If I write with the same confidence about two opinions I have, one I am vey sure of and one I am doubtful about, then I have failed to communicate well. Furthermore, writing in a way that expresses complete confidence in your opinions can change the tone of the conversation that it sparks. When you qualify your opinions, you signal that you are more willing to discuss that point. Speaking with complete surety can shut down a comment thread or turn it more antagonistic.


I like your point that the author can assign different levels of confidence to different parts of their writing, but the reader shouldn't automatically mistake the confident sections for facts and the unconfident sections for falsehoods, that seems to be conflating two signals into one.

When you qualify your opinions, you signal that you are more willing to discuss that point. Speaking with complete surety can shut down a comment thread or turn it more antagonistic.

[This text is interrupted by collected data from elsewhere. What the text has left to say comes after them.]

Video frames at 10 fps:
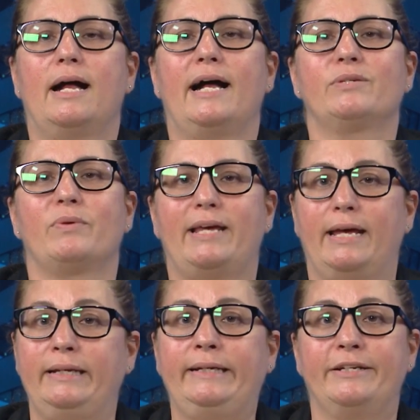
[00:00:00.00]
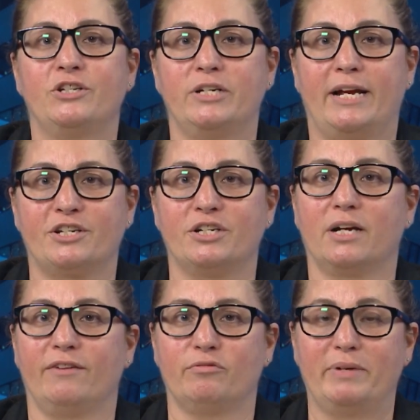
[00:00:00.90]
As with any international
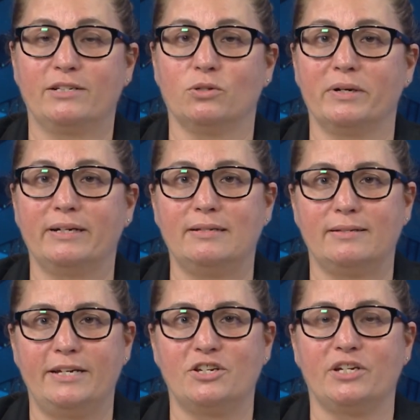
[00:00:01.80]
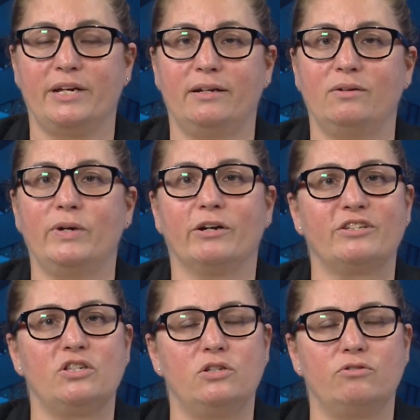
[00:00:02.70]
governmental organization, we are
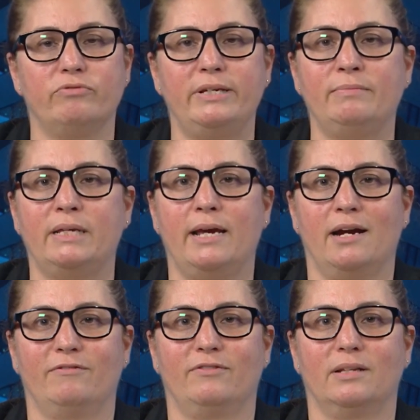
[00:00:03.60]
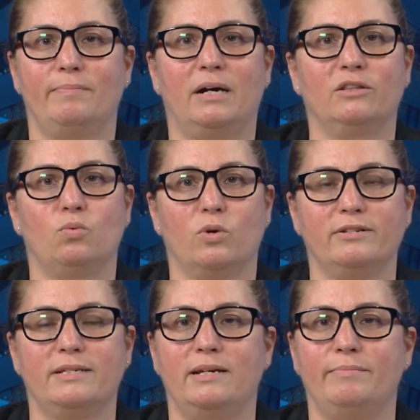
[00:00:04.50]
extremely careful about the
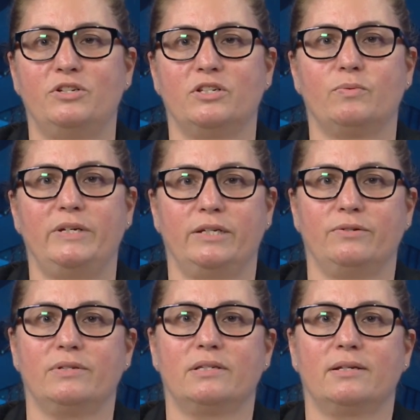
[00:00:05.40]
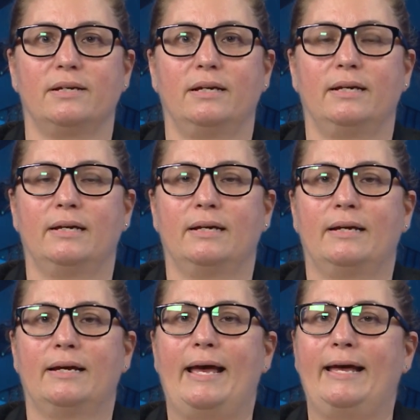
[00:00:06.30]
words and images we use.
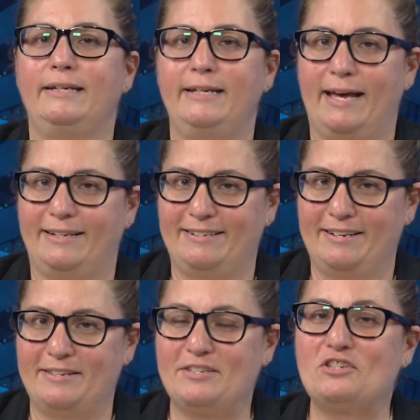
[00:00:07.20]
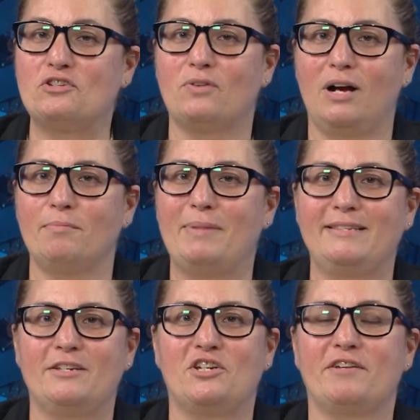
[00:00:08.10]
And yet, this strong
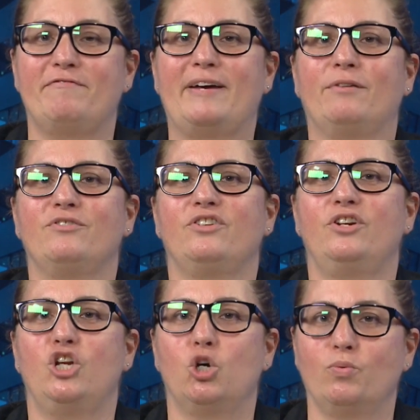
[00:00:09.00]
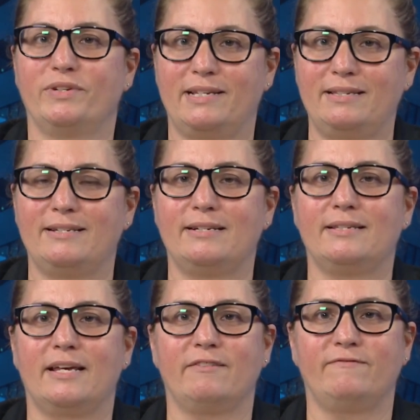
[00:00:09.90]
messaging found no resistance
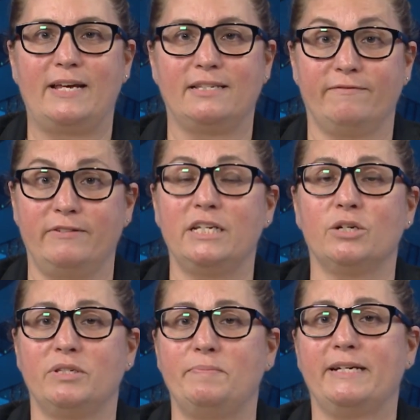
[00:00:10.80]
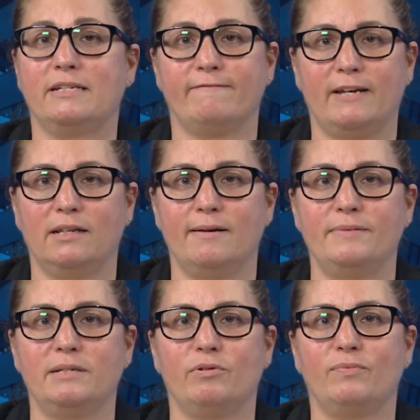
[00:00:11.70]
as the video was being
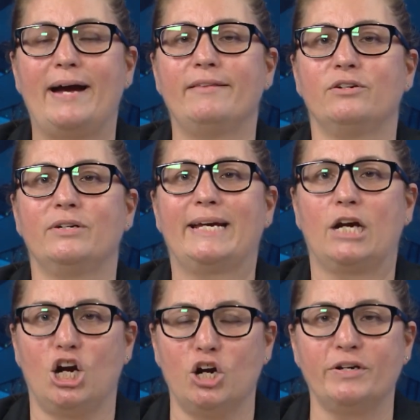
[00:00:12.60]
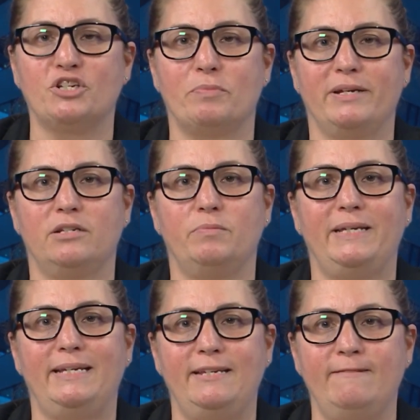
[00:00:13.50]
developed, but rather encouragement to
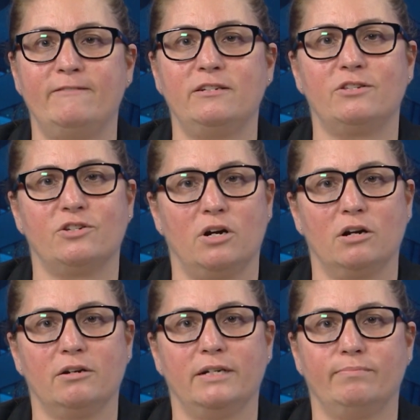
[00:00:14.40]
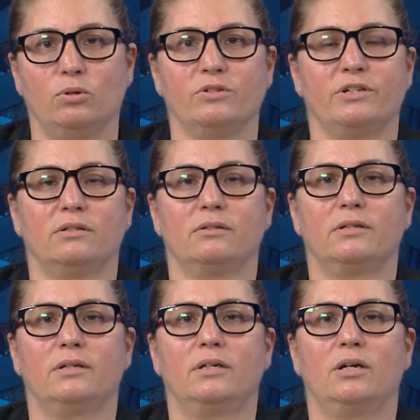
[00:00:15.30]
be even stronger and bolder.
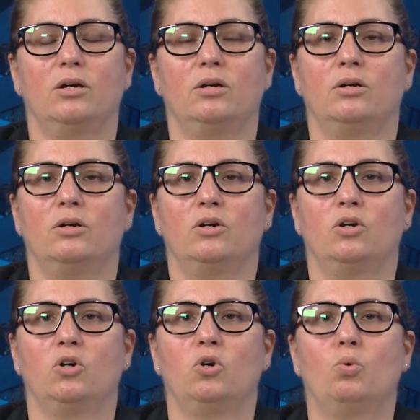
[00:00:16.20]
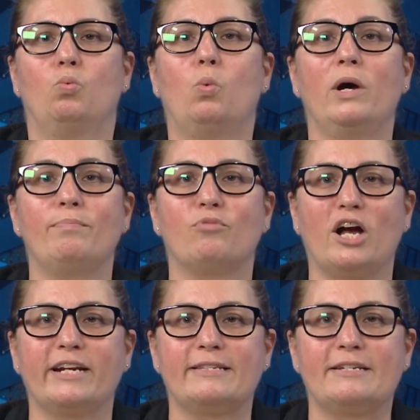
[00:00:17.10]
What
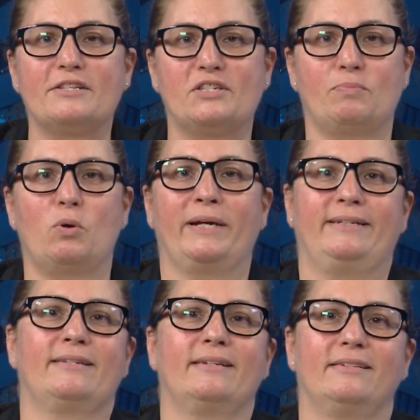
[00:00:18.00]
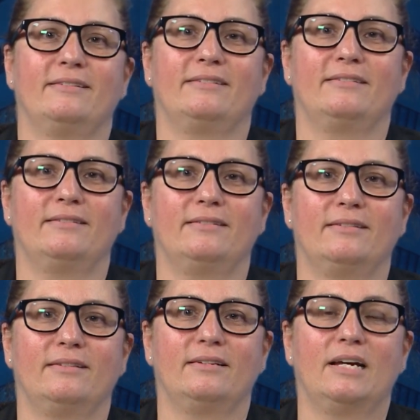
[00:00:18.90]
brought us to this point?
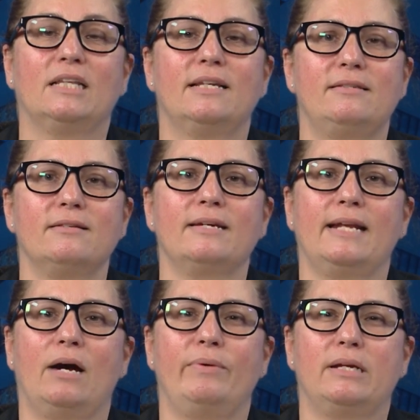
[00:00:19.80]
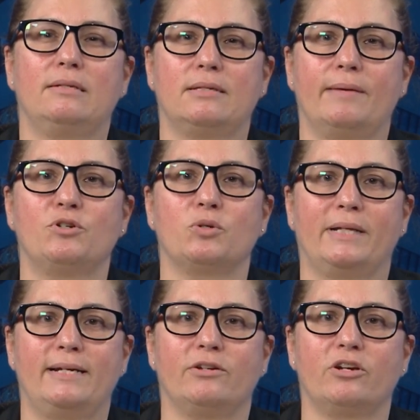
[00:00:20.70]
Let's look at how we
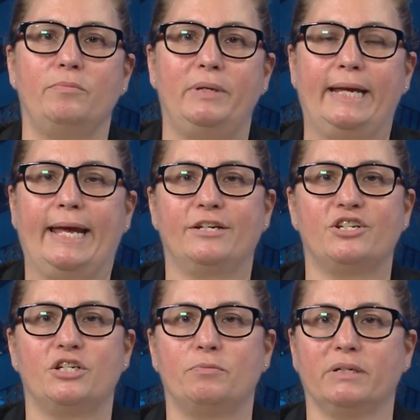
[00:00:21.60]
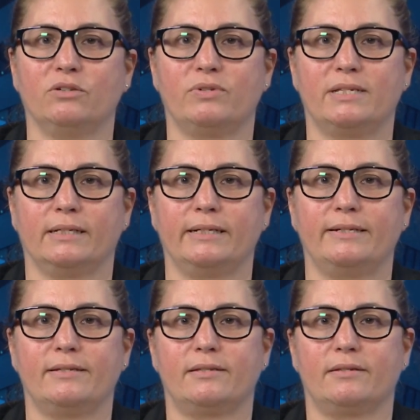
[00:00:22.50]
conceptualize our communication to build
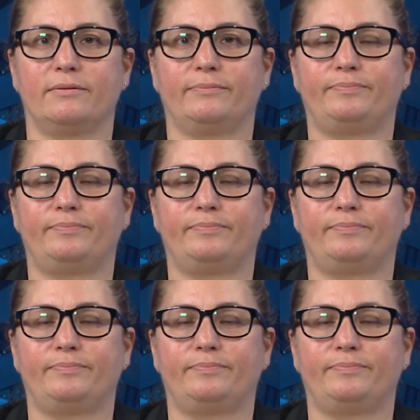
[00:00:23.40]
resilience.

OK, I can see that happening.


Generalities aside, the criticism of the post stands. It's pretty vacuous, offering no new information or insight.

Some writers online actually do have knowledge of Google's or Microsoft's position with respect to Skype, so when they say "Google/Microsoft wants X," they mean something more factual than "I can speculate that Google/Microsoft wants X."

In particular, I've heard from more informed sources that Google passed on Skype and has its reasons, contradicting one of the post's few concrete assertions.